Stored data
◆ ◆ ◆ ◆ ◆

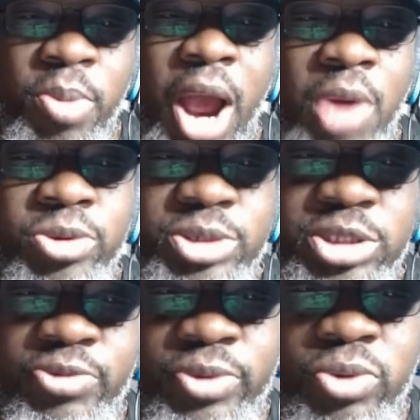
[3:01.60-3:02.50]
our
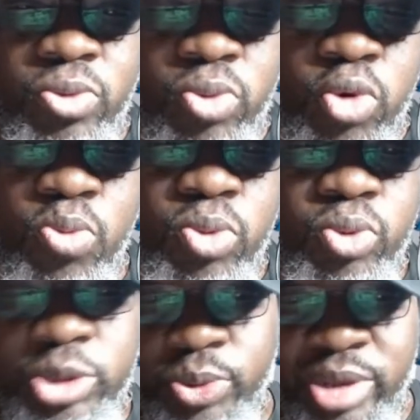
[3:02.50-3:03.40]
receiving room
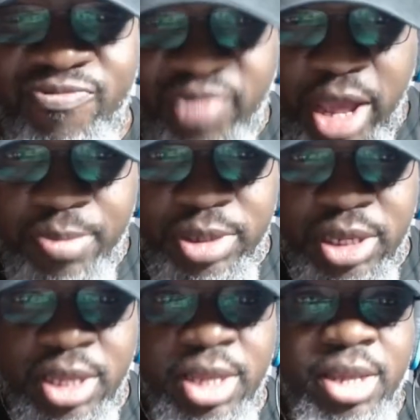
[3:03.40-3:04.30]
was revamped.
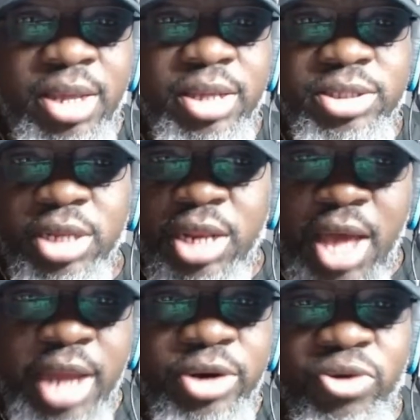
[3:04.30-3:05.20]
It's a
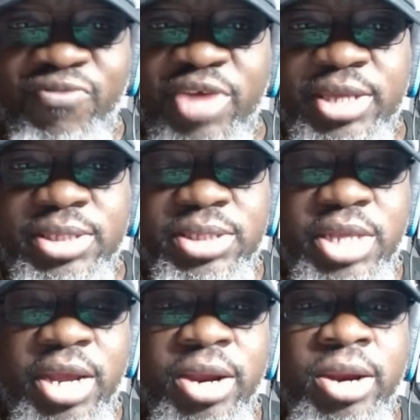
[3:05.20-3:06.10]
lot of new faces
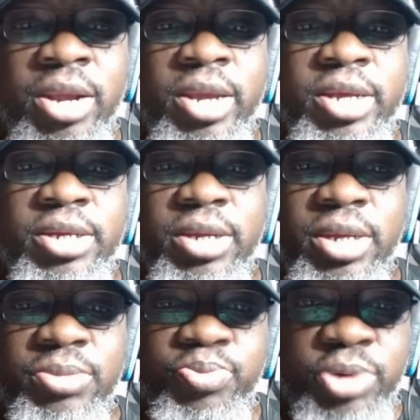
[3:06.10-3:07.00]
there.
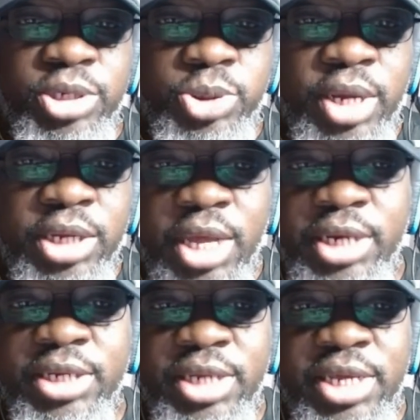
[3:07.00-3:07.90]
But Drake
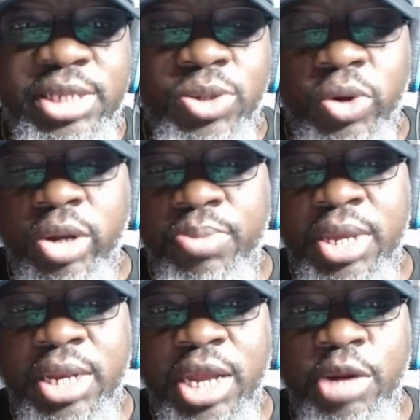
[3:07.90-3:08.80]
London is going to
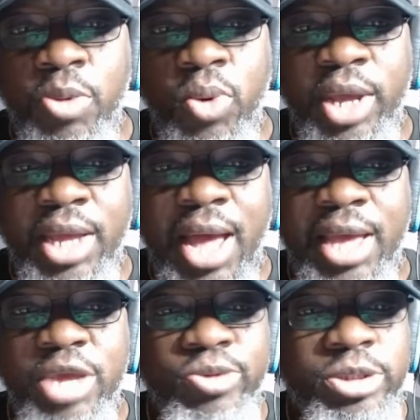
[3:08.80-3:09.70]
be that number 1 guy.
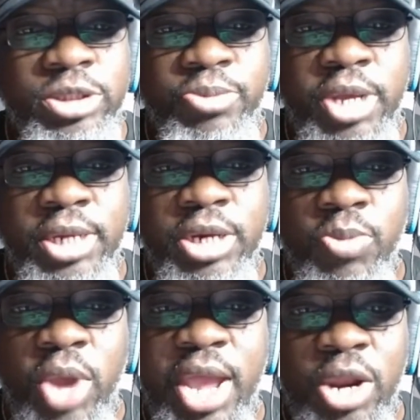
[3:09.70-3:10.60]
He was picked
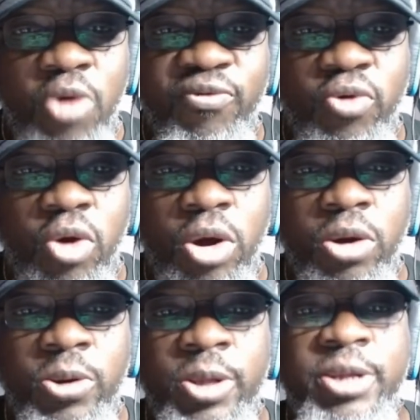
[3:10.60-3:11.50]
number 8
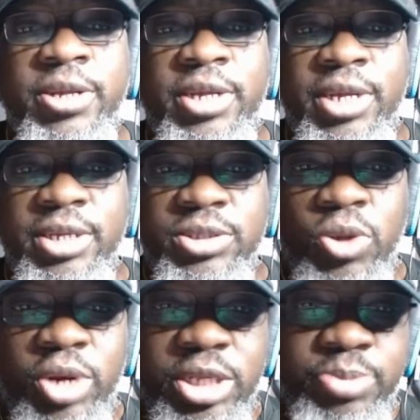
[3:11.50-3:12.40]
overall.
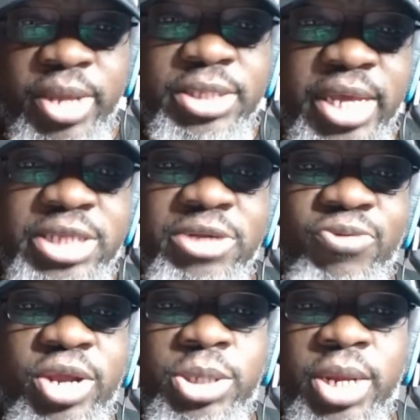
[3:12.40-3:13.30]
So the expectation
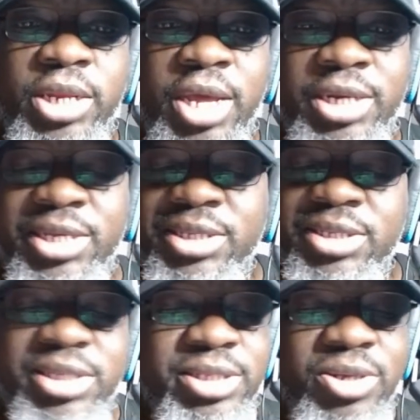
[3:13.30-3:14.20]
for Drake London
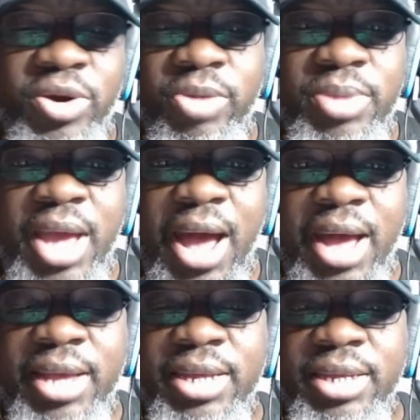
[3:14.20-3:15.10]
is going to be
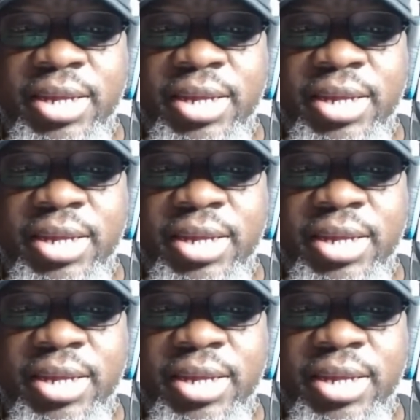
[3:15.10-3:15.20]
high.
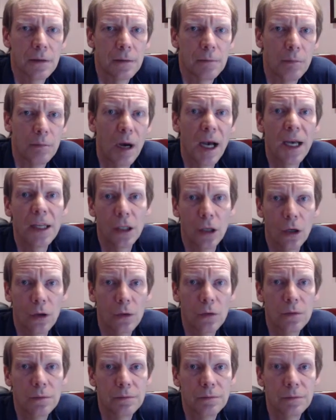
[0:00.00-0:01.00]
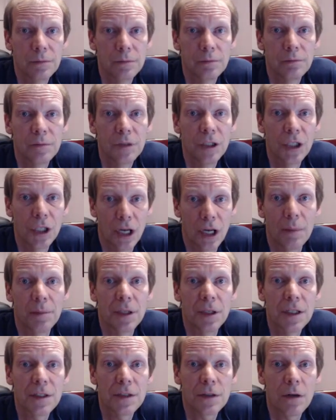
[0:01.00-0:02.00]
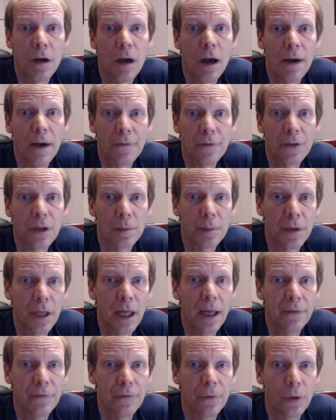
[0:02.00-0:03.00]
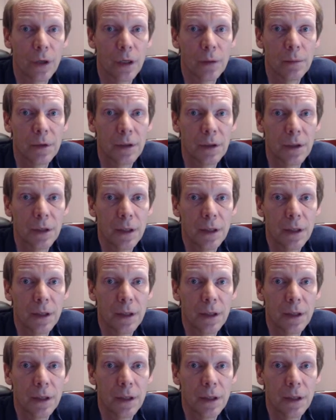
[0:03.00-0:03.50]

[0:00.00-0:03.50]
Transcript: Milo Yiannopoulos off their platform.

◆ ◆ ◆ ◆ ◆

## PROBLEM TO WORK ON:
Write out each entry exactly as given, but skip the pictures.

## COMPLETED TASK:
[3:01.60-3:02.50]
our
[3:02.50-3:03.40]
receiving room
[3:03.40-3:04.30]
was revamped.
[3:04.30-3:05.20]
It's a
[3:05.20-3:06.10]
lot of new faces
[3:06.10-3:07.00]
there.
[3:07.00-3:07.90]
But Drake
[3:07.90-3:08.80]
London is going to
[3:08.80-3:09.70]
be that number 1 guy.
[3:09.70-3:10.60]
He was picked
[3:10.60-3:11.50]
number 8
[3:11.50-3:12.40]
overall.
[3:12.40-3:13.30]
So the expectation
[3:13.30-3:14.20]
for Drake London
[3:14.20-3:15.10]
is going to be
[3:15.10-3:15.20]
high.
[0:00.00-0:01.00]
[0:01.00-0:02.00]
[0:02.00-0:03.00]
[0:03.00-0:03.50]

[0:00.00-0:03.50]
Transcript: Milo Yiannopoulos off their platform.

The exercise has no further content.